▶ **Work to be completed**
The goal is an unaltered copy of the records below, minus any images.

[Excerpts from a dataset]

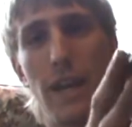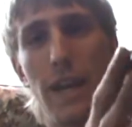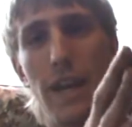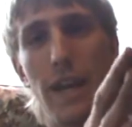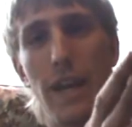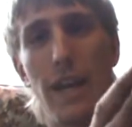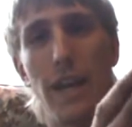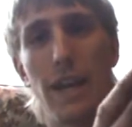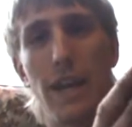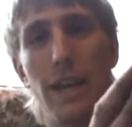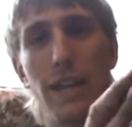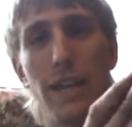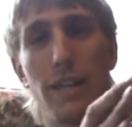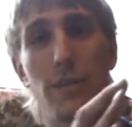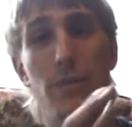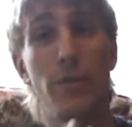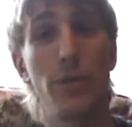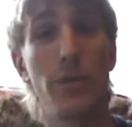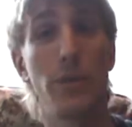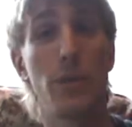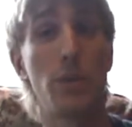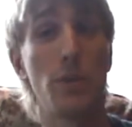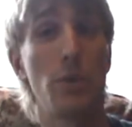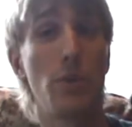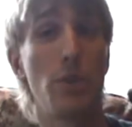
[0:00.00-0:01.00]
And that's
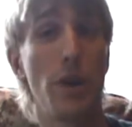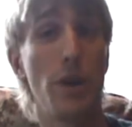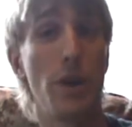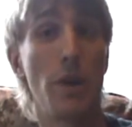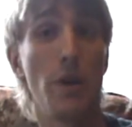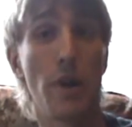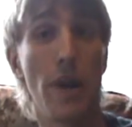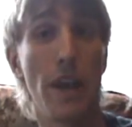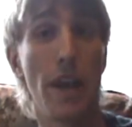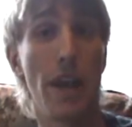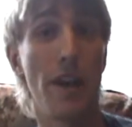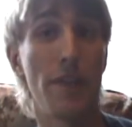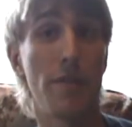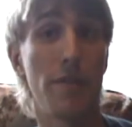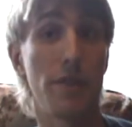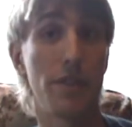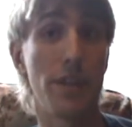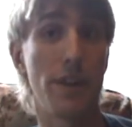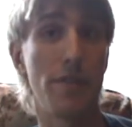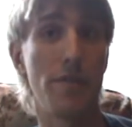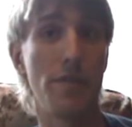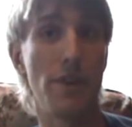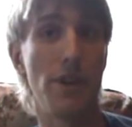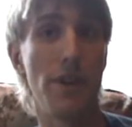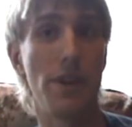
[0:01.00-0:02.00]
really cool. I don't have a
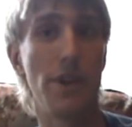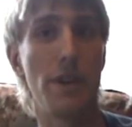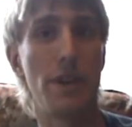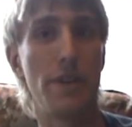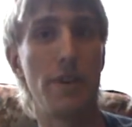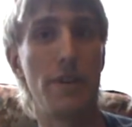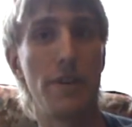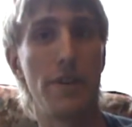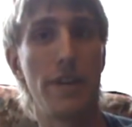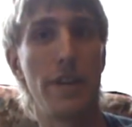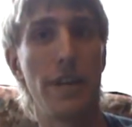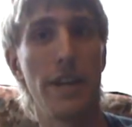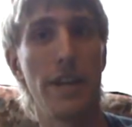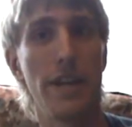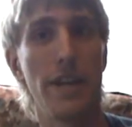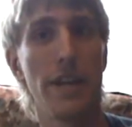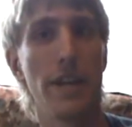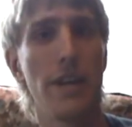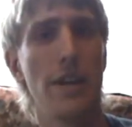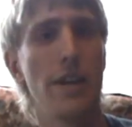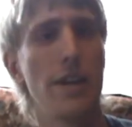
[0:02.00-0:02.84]
7800 yet.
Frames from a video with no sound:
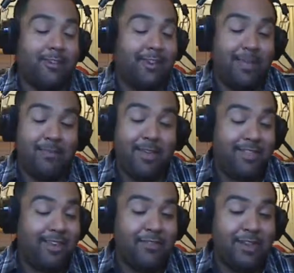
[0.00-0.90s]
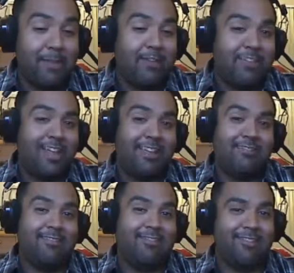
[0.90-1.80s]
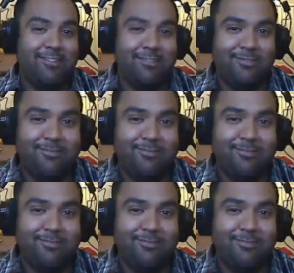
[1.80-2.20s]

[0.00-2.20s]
And the game hasn't even come out yet, so.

▶ **Answer to this problem**
[0:00.00-0:01.00]
And that's
[0:01.00-0:02.00]
really cool. I don't have a
[0:02.00-0:02.84]
7800 yet.
Frames from a video with no sound:
[0.00-0.90s]
[0.90-1.80s]
[1.80-2.20s]

[0.00-2.20s]
And the game hasn't even come out yet, so.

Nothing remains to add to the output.